10.522 · Initiative parlementaire · 2010-12-15
Liquidé
Wortlaut
Me fondant sur les articles 160 alinéa 1 de la Constitution et 107 de la loi sur le Parlement, je dépose l'initiative parlementaire suivante :
L'article 53 du Code pénal (Réparation) est abrogé.
Begründung
L'article 53 du Code pénal, qui concerne la réparation des dommages, est entré en vigueur le 1er janvier 2007. Cette disposition a été insérée dans le Code pénal dans le but de décharger les autorités de poursuite pénale, d'améliorer les rapports entre les auteurs et les victimes d'une infraction et de faciliter le rétablissement de la paix publique.
Les expériences faites ces quatre dernières années montrent que cette disposition a aussi de grands inconvénients. Elle doit être abrogée pour les raisons suivantes :
- Lorsqu'il y a eu réparation, il n'est pas nécessaire d'établir les motivations de l'accusé, et il n'est pas non plus indispensable qu'il ait fait des aveux. Formellement, l'auteur est considéré comme innocent et n'est pas condamné. Il n'y a pas non plus d'inscription au casier judiciaire.
- Il n'y a pas besoin de réparer entièrement le dommage et il peut même être réparé par un tiers.
- La déclaration de la personne lésée, selon laquelle elle renonce à une condamnation de l'auteur, devrait être une condition indispensable à toute réparation, mais ce n'est pas le cas.

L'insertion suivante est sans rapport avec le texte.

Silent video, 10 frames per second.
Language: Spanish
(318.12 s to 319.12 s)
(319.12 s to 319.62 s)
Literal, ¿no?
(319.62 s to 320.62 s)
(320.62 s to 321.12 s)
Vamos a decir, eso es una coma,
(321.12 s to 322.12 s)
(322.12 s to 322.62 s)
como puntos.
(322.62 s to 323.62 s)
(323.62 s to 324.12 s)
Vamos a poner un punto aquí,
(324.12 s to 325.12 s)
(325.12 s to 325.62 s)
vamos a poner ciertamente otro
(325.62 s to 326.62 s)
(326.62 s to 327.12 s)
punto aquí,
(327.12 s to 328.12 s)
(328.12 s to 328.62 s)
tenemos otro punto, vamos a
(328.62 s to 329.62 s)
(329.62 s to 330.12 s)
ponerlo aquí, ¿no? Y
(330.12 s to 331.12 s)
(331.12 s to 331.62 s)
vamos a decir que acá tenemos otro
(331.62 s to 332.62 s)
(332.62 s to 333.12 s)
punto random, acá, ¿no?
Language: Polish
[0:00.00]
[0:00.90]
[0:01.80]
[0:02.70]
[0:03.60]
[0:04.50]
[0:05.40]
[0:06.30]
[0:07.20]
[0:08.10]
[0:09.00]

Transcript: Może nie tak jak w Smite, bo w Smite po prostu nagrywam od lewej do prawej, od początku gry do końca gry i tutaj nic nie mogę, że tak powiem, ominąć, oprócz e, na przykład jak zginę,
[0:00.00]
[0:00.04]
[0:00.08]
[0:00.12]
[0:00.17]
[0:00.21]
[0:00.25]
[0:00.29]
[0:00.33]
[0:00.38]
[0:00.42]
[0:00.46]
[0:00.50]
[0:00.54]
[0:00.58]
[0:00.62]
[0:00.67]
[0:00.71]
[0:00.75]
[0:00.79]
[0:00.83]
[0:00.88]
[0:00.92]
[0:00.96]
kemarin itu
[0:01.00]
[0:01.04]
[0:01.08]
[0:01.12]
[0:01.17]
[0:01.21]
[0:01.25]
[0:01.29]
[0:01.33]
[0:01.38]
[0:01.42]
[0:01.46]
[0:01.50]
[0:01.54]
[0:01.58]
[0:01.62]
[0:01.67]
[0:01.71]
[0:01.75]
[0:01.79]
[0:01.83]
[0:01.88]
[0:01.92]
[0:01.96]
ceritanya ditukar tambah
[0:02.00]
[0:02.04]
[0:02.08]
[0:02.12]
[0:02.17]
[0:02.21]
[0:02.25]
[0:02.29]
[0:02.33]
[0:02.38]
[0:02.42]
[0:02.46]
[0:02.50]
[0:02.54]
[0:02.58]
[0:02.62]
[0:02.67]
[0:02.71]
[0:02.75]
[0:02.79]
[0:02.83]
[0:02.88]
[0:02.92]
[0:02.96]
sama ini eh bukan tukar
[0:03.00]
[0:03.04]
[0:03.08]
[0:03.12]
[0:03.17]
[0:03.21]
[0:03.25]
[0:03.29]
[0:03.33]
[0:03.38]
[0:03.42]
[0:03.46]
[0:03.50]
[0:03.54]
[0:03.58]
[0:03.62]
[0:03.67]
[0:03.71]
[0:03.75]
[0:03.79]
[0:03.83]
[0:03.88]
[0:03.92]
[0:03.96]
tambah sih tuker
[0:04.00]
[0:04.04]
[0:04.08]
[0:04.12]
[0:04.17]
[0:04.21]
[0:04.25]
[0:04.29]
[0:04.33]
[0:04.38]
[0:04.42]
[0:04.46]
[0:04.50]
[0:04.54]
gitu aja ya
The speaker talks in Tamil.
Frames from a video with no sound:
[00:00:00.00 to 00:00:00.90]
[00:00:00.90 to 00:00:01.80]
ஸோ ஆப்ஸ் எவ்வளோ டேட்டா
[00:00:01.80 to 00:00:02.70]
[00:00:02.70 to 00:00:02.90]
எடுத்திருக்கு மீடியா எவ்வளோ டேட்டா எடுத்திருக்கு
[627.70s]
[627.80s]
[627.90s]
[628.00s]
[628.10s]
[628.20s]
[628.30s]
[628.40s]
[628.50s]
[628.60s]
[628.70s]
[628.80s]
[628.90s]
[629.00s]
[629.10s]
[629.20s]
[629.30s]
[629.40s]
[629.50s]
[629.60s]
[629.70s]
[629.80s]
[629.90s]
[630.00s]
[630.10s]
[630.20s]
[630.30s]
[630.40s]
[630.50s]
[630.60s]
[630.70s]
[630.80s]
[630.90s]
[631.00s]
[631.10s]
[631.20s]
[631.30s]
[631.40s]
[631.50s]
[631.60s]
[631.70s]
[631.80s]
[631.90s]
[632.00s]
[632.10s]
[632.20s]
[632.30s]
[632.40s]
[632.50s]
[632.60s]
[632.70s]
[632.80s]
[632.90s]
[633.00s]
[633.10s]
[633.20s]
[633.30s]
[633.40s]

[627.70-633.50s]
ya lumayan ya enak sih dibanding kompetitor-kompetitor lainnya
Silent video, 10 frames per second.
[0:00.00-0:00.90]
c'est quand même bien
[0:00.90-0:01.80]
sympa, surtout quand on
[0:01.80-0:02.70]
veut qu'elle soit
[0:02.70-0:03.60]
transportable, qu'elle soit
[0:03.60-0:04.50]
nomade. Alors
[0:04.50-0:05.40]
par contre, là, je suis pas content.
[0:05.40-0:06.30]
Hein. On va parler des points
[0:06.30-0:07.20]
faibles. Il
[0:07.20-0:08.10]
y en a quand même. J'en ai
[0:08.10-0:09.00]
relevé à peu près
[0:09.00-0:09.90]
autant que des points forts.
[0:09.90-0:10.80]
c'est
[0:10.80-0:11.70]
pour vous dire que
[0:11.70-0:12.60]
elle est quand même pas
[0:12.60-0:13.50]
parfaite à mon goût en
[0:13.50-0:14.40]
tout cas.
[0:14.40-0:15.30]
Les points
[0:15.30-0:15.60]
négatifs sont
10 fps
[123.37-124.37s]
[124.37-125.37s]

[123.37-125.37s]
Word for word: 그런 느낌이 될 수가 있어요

- L'auteur peut échapper à une peine si l'infraction n'est pas passible d'une peine privative de liberté de plus de deux ans. Autrement dit, il peut y avoir réparation pour toutes les infractions non seulement de petite mais aussi de moyenne criminalité, ce qui sape l'État de droit.
- La possibilité d'une réparation permet d'échapper à une condamnation pénale en déboursant de l'argent. Les gens fortunés bénéficient donc d'un avantage à cet égard et peuvent conclure un marché avec la personne lésée et l'État.
- La possibilité de la réparation banalise la gravité des infractions poursuivies d'office, ce qui peut sérieusement ébranler la confiance en notre système juridique.